(Records contained in a dataset)
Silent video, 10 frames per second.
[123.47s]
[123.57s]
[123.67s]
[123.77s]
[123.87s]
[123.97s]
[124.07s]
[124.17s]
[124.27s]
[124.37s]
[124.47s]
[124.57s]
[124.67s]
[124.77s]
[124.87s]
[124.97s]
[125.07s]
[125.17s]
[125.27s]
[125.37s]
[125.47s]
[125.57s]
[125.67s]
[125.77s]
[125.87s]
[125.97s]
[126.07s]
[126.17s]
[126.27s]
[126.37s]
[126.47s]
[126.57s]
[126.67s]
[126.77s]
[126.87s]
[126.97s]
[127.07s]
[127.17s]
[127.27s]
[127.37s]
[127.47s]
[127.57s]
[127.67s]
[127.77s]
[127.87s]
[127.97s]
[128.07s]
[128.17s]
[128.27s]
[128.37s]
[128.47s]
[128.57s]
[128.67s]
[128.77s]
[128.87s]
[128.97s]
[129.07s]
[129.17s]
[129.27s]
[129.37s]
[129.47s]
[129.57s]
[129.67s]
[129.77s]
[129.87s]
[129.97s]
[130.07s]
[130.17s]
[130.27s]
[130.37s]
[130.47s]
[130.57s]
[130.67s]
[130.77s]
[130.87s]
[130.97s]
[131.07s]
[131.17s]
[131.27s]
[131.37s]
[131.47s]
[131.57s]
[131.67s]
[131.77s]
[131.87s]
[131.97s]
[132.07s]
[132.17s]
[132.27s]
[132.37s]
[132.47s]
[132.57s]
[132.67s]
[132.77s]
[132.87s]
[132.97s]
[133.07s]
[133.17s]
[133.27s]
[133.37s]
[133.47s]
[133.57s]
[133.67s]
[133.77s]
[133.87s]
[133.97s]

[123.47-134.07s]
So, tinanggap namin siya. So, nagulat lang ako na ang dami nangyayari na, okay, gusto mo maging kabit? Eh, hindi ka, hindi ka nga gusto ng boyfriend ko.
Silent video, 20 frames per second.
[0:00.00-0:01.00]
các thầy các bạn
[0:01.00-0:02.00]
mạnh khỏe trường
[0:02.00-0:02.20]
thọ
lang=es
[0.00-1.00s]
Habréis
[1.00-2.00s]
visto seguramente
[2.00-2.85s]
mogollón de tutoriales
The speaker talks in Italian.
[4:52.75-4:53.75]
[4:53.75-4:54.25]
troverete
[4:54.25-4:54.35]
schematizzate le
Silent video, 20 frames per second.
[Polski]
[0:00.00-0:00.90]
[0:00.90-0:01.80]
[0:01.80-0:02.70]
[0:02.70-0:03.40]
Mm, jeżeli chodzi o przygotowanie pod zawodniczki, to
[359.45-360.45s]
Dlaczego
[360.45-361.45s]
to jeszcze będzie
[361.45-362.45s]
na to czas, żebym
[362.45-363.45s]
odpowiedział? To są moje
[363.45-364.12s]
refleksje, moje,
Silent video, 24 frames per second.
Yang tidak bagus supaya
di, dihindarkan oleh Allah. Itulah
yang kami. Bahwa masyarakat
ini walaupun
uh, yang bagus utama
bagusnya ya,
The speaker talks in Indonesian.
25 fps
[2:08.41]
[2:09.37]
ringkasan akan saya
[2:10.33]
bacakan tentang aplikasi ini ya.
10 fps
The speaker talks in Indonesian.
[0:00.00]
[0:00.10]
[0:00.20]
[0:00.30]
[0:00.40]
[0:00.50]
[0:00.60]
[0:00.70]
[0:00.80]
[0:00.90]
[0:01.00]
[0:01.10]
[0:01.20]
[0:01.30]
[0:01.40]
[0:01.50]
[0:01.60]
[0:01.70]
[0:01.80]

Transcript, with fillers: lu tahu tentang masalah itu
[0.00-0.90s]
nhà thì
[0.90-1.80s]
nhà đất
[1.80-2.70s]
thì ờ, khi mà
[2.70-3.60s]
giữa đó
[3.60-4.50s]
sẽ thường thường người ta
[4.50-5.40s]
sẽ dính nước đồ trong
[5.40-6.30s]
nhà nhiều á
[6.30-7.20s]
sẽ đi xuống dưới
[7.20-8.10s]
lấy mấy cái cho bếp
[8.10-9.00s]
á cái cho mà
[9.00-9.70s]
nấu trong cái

Task details:
All of the records above are to be printed again exactly as they appear.

Exercise result:
Silent video, 10 frames per second.
[123.47s]
[123.57s]
[123.67s]
[123.77s]
[123.87s]
[123.97s]
[124.07s]
[124.17s]
[124.27s]
[124.37s]
[124.47s]
[124.57s]
[124.67s]
[124.77s]
[124.87s]
[124.97s]
[125.07s]
[125.17s]
[125.27s]
[125.37s]
[125.47s]
[125.57s]
[125.67s]
[125.77s]
[125.87s]
[125.97s]
[126.07s]
[126.17s]
[126.27s]
[126.37s]
[126.47s]
[126.57s]
[126.67s]
[126.77s]
[126.87s]
[126.97s]
[127.07s]
[127.17s]
[127.27s]
[127.37s]
[127.47s]
[127.57s]
[127.67s]
[127.77s]
[127.87s]
[127.97s]
[128.07s]
[128.17s]
[128.27s]
[128.37s]
[128.47s]
[128.57s]
[128.67s]
[128.77s]
[128.87s]
[128.97s]
[129.07s]
[129.17s]
[129.27s]
[129.37s]
[129.47s]
[129.57s]
[129.67s]
[129.77s]
[129.87s]
[129.97s]
[130.07s]
[130.17s]
[130.27s]
[130.37s]
[130.47s]
[130.57s]
[130.67s]
[130.77s]
[130.87s]
[130.97s]
[131.07s]
[131.17s]
[131.27s]
[131.37s]
[131.47s]
[131.57s]
[131.67s]
[131.77s]
[131.87s]
[131.97s]
[132.07s]
[132.17s]
[132.27s]
[132.37s]
[132.47s]
[132.57s]
[132.67s]
[132.77s]
[132.87s]
[132.97s]
[133.07s]
[133.17s]
[133.27s]
[133.37s]
[133.47s]
[133.57s]
[133.67s]
[133.77s]
[133.87s]
[133.97s]

[123.47-134.07s]
So, tinanggap namin siya. So, nagulat lang ako na ang dami nangyayari na, okay, gusto mo maging kabit? Eh, hindi ka, hindi ka nga gusto ng boyfriend ko.
Silent video, 20 frames per second.
[0:00.00-0:01.00]
các thầy các bạn
[0:01.00-0:02.00]
mạnh khỏe trường
[0:02.00-0:02.20]
thọ
lang=es
[0.00-1.00s]
Habréis
[1.00-2.00s]
visto seguramente
[2.00-2.85s]
mogollón de tutoriales
The speaker talks in Italian.
[4:52.75-4:53.75]
[4:53.75-4:54.25]
troverete
[4:54.25-4:54.35]
schematizzate le
Silent video, 20 frames per second.
[Polski]
[0:00.00-0:00.90]
[0:00.90-0:01.80]
[0:01.80-0:02.70]
[0:02.70-0:03.40]
Mm, jeżeli chodzi o przygotowanie pod zawodniczki, to
[359.45-360.45s]
Dlaczego
[360.45-361.45s]
to jeszcze będzie
[361.45-362.45s]
na to czas, żebym
[362.45-363.45s]
odpowiedział? To są moje
[363.45-364.12s]
refleksje, moje,
Silent video, 24 frames per second.
Yang tidak bagus supaya
di, dihindarkan oleh Allah. Itulah
yang kami. Bahwa masyarakat
ini walaupun
uh, yang bagus utama
bagusnya ya,
The speaker talks in Indonesian.
25 fps
[2:08.41]
[2:09.37]
ringkasan akan saya
[2:10.33]
bacakan tentang aplikasi ini ya.
10 fps
The speaker talks in Indonesian.
[0:00.00]
[0:00.10]
[0:00.20]
[0:00.30]
[0:00.40]
[0:00.50]
[0:00.60]
[0:00.70]
[0:00.80]
[0:00.90]
[0:01.00]
[0:01.10]
[0:01.20]
[0:01.30]
[0:01.40]
[0:01.50]
[0:01.60]
[0:01.70]
[0:01.80]

Transcript, with fillers: lu tahu tentang masalah itu
[0.00-0.90s]
nhà thì
[0.90-1.80s]
nhà đất
[1.80-2.70s]
thì ờ, khi mà
[2.70-3.60s]
giữa đó
[3.60-4.50s]
sẽ thường thường người ta
[4.50-5.40s]
sẽ dính nước đồ trong
[5.40-6.30s]
nhà nhiều á
[6.30-7.20s]
sẽ đi xuống dưới
[7.20-8.10s]
lấy mấy cái cho bếp
[8.10-9.00s]
á cái cho mà
[9.00-9.70s]
nấu trong cái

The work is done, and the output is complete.